• **Work item**
For each record below, write an exact copy.
---------- Exercise inputs
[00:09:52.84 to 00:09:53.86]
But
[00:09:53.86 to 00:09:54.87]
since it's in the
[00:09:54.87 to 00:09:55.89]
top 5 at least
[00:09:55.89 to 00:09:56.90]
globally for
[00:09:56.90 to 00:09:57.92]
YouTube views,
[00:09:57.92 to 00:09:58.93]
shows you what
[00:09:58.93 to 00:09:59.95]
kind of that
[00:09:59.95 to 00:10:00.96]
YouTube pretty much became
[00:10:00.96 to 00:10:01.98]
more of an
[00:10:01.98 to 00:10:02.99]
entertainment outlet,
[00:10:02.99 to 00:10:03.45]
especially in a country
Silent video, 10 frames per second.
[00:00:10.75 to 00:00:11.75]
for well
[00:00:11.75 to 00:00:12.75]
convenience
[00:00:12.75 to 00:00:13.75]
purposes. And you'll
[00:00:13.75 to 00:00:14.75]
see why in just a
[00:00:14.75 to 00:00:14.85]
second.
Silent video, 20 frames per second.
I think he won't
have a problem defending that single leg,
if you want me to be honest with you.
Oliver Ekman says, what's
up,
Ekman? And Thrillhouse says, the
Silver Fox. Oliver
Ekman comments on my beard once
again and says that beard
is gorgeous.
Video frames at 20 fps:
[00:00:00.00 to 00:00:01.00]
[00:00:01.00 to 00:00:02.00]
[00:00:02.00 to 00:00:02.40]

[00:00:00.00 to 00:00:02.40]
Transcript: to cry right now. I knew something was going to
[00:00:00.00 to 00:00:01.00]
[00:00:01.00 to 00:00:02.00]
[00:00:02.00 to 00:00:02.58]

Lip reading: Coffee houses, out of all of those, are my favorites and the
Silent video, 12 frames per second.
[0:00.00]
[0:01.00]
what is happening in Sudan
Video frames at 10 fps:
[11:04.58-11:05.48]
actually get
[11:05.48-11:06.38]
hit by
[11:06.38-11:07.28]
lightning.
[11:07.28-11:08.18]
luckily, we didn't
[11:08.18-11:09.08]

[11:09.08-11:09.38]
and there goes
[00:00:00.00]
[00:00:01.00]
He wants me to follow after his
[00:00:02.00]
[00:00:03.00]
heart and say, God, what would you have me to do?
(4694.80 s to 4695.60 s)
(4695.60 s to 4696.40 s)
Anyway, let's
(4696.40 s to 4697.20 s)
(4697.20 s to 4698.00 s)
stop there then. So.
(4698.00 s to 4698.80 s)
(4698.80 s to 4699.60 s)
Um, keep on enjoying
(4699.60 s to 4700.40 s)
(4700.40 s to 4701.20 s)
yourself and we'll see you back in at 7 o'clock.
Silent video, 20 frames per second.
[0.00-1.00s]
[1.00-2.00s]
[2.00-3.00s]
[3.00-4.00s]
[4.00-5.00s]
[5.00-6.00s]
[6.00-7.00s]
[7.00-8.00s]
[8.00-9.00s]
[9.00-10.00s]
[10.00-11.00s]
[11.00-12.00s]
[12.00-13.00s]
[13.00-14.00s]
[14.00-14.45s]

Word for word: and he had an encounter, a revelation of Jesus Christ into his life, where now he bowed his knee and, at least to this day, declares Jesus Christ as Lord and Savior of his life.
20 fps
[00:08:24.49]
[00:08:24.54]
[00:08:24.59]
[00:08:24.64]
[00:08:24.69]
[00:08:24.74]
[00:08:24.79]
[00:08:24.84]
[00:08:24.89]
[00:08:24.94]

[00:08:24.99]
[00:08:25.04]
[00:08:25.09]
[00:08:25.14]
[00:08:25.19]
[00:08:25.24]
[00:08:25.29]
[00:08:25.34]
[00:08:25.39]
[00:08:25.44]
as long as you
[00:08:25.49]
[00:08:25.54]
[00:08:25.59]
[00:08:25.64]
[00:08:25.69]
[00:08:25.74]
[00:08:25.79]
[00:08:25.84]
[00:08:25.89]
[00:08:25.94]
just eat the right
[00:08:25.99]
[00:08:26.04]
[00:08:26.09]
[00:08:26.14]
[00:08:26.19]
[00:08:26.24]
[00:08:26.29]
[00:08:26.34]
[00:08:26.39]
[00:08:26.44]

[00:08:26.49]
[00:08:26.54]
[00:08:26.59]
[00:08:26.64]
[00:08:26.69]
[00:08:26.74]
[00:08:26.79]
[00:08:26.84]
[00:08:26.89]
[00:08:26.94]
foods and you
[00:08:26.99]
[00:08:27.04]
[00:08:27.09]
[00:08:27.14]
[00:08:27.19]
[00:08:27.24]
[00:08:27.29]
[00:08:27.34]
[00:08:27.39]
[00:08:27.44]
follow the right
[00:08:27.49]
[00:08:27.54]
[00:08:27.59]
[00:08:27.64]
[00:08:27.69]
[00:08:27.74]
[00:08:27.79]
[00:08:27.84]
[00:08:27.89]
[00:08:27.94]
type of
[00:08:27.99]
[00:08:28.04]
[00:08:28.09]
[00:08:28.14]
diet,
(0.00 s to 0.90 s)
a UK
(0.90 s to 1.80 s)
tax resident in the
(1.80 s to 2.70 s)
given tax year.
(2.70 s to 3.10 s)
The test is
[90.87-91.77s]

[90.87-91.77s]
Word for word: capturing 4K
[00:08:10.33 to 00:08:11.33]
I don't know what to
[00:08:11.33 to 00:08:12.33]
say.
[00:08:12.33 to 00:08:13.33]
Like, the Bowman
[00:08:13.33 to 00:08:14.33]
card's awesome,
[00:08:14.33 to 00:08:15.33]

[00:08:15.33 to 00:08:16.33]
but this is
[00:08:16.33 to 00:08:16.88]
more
--------------------
• **Response to this task**
[00:09:52.84 to 00:09:53.86]
But
[00:09:53.86 to 00:09:54.87]
since it's in the
[00:09:54.87 to 00:09:55.89]
top 5 at least
[00:09:55.89 to 00:09:56.90]
globally for
[00:09:56.90 to 00:09:57.92]
YouTube views,
[00:09:57.92 to 00:09:58.93]
shows you what
[00:09:58.93 to 00:09:59.95]
kind of that
[00:09:59.95 to 00:10:00.96]
YouTube pretty much became
[00:10:00.96 to 00:10:01.98]
more of an
[00:10:01.98 to 00:10:02.99]
entertainment outlet,
[00:10:02.99 to 00:10:03.45]
especially in a country
Silent video, 10 frames per second.
[00:00:10.75 to 00:00:11.75]
for well
[00:00:11.75 to 00:00:12.75]
convenience
[00:00:12.75 to 00:00:13.75]
purposes. And you'll
[00:00:13.75 to 00:00:14.75]
see why in just a
[00:00:14.75 to 00:00:14.85]
second.
Silent video, 20 frames per second.
I think he won't
have a problem defending that single leg,
if you want me to be honest with you.
Oliver Ekman says, what's
up,
Ekman? And Thrillhouse says, the
Silver Fox. Oliver
Ekman comments on my beard once
again and says that beard
is gorgeous.
Video frames at 20 fps:
[00:00:00.00 to 00:00:01.00]
[00:00:01.00 to 00:00:02.00]
[00:00:02.00 to 00:00:02.40]

[00:00:00.00 to 00:00:02.40]
Transcript: to cry right now. I knew something was going to
[00:00:00.00 to 00:00:01.00]
[00:00:01.00 to 00:00:02.00]
[00:00:02.00 to 00:00:02.58]

Lip reading: Coffee houses, out of all of those, are my favorites and the
Silent video, 12 frames per second.
[0:00.00]
[0:01.00]
what is happening in Sudan
Video frames at 10 fps:
[11:04.58-11:05.48]
actually get
[11:05.48-11:06.38]
hit by
[11:06.38-11:07.28]
lightning.
[11:07.28-11:08.18]
luckily, we didn't
[11:08.18-11:09.08]

[11:09.08-11:09.38]
and there goes
[00:00:00.00]
[00:00:01.00]
He wants me to follow after his
[00:00:02.00]
[00:00:03.00]
heart and say, God, what would you have me to do?
(4694.80 s to 4695.60 s)
(4695.60 s to 4696.40 s)
Anyway, let's
(4696.40 s to 4697.20 s)
(4697.20 s to 4698.00 s)
stop there then. So.
(4698.00 s to 4698.80 s)
(4698.80 s to 4699.60 s)
Um, keep on enjoying
(4699.60 s to 4700.40 s)
(4700.40 s to 4701.20 s)
yourself and we'll see you back in at 7 o'clock.
Silent video, 20 frames per second.
[0.00-1.00s]
[1.00-2.00s]
[2.00-3.00s]
[3.00-4.00s]
[4.00-5.00s]
[5.00-6.00s]
[6.00-7.00s]
[7.00-8.00s]
[8.00-9.00s]
[9.00-10.00s]
[10.00-11.00s]
[11.00-12.00s]
[12.00-13.00s]
[13.00-14.00s]
[14.00-14.45s]

Word for word: and he had an encounter, a revelation of Jesus Christ into his life, where now he bowed his knee and, at least to this day, declares Jesus Christ as Lord and Savior of his life.
20 fps
[00:08:24.49]
[00:08:24.54]
[00:08:24.59]
[00:08:24.64]
[00:08:24.69]
[00:08:24.74]
[00:08:24.79]
[00:08:24.84]
[00:08:24.89]
[00:08:24.94]

[00:08:24.99]
[00:08:25.04]
[00:08:25.09]
[00:08:25.14]
[00:08:25.19]
[00:08:25.24]
[00:08:25.29]
[00:08:25.34]
[00:08:25.39]
[00:08:25.44]
as long as you
[00:08:25.49]
[00:08:25.54]
[00:08:25.59]
[00:08:25.64]
[00:08:25.69]
[00:08:25.74]
[00:08:25.79]
[00:08:25.84]
[00:08:25.89]
[00:08:25.94]
just eat the right
[00:08:25.99]
[00:08:26.04]
[00:08:26.09]
[00:08:26.14]
[00:08:26.19]
[00:08:26.24]
[00:08:26.29]
[00:08:26.34]
[00:08:26.39]
[00:08:26.44]

[00:08:26.49]
[00:08:26.54]
[00:08:26.59]
[00:08:26.64]
[00:08:26.69]
[00:08:26.74]
[00:08:26.79]
[00:08:26.84]
[00:08:26.89]
[00:08:26.94]
foods and you
[00:08:26.99]
[00:08:27.04]
[00:08:27.09]
[00:08:27.14]
[00:08:27.19]
[00:08:27.24]
[00:08:27.29]
[00:08:27.34]
[00:08:27.39]
[00:08:27.44]
follow the right
[00:08:27.49]
[00:08:27.54]
[00:08:27.59]
[00:08:27.64]
[00:08:27.69]
[00:08:27.74]
[00:08:27.79]
[00:08:27.84]
[00:08:27.89]
[00:08:27.94]
type of
[00:08:27.99]
[00:08:28.04]
[00:08:28.09]
[00:08:28.14]
diet,
(0.00 s to 0.90 s)
a UK
(0.90 s to 1.80 s)
tax resident in the
(1.80 s to 2.70 s)
given tax year.
(2.70 s to 3.10 s)
The test is
[90.87-91.77s]

[90.87-91.77s]
Word for word: capturing 4K
[00:08:10.33 to 00:08:11.33]
I don't know what to
[00:08:11.33 to 00:08:12.33]
say.
[00:08:12.33 to 00:08:13.33]
Like, the Bowman
[00:08:13.33 to 00:08:14.33]
card's awesome,
[00:08:14.33 to 00:08:15.33]

[00:08:15.33 to 00:08:16.33]
but this is
[00:08:16.33 to 00:08:16.88]
more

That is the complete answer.